▶ [INSTRUCTIONS FOR THE TASK] Produce an exact transcription of the data, with the images left out.

[Stored data entries]
^^^^^^^^^^^^^^^^

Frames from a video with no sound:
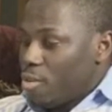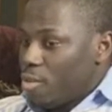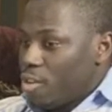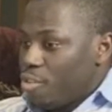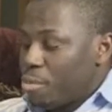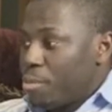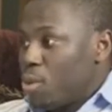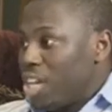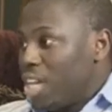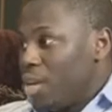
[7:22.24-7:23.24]
of
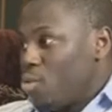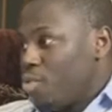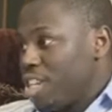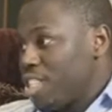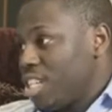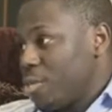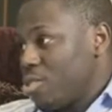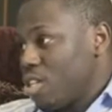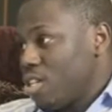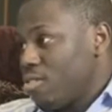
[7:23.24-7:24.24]
people, first in
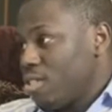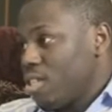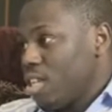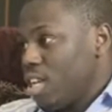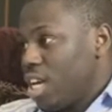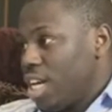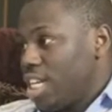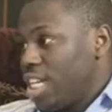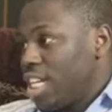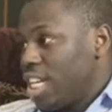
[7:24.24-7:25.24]
themselves, and
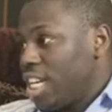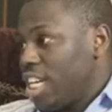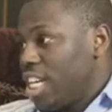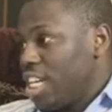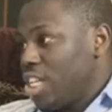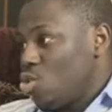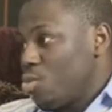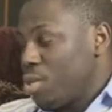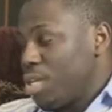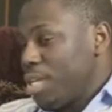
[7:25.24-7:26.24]
then again
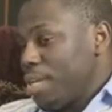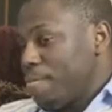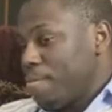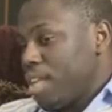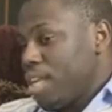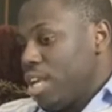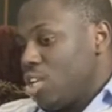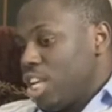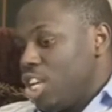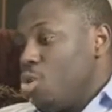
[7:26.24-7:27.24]
to be
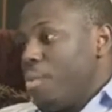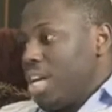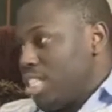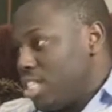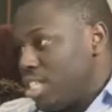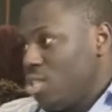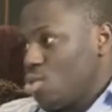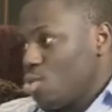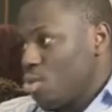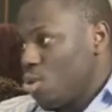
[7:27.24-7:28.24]
in humanity,
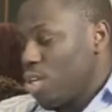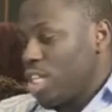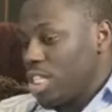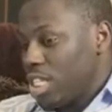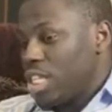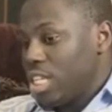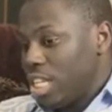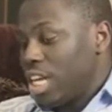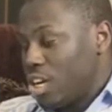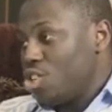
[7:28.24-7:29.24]
to know that
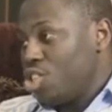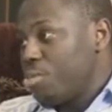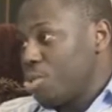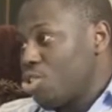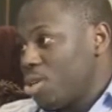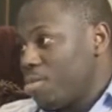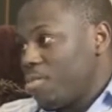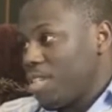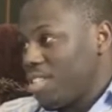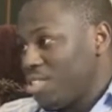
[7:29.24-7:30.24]
they can contribute
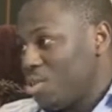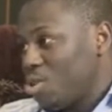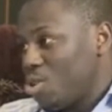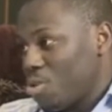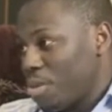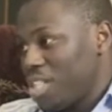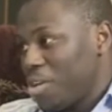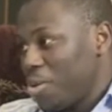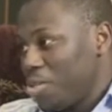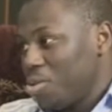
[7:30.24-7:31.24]
something. So no matter
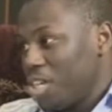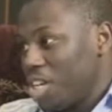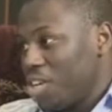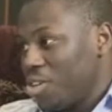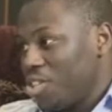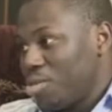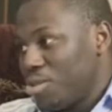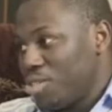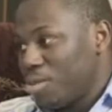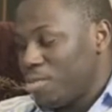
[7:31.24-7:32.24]
how little, they can
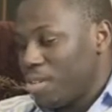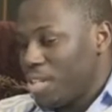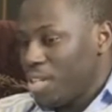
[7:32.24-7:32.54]
contribute something.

^^^^^^^^^^^^^^^^

▶ [THE COMPLETED TASK]
Frames from a video with no sound:
[7:22.24-7:23.24]
of
[7:23.24-7:24.24]
people, first in
[7:24.24-7:25.24]
themselves, and
[7:25.24-7:26.24]
then again
[7:26.24-7:27.24]
to be
[7:27.24-7:28.24]
in humanity,
[7:28.24-7:29.24]
to know that
[7:29.24-7:30.24]
they can contribute
[7:30.24-7:31.24]
something. So no matter
[7:31.24-7:32.24]
how little, they can
[7:32.24-7:32.54]
contribute something.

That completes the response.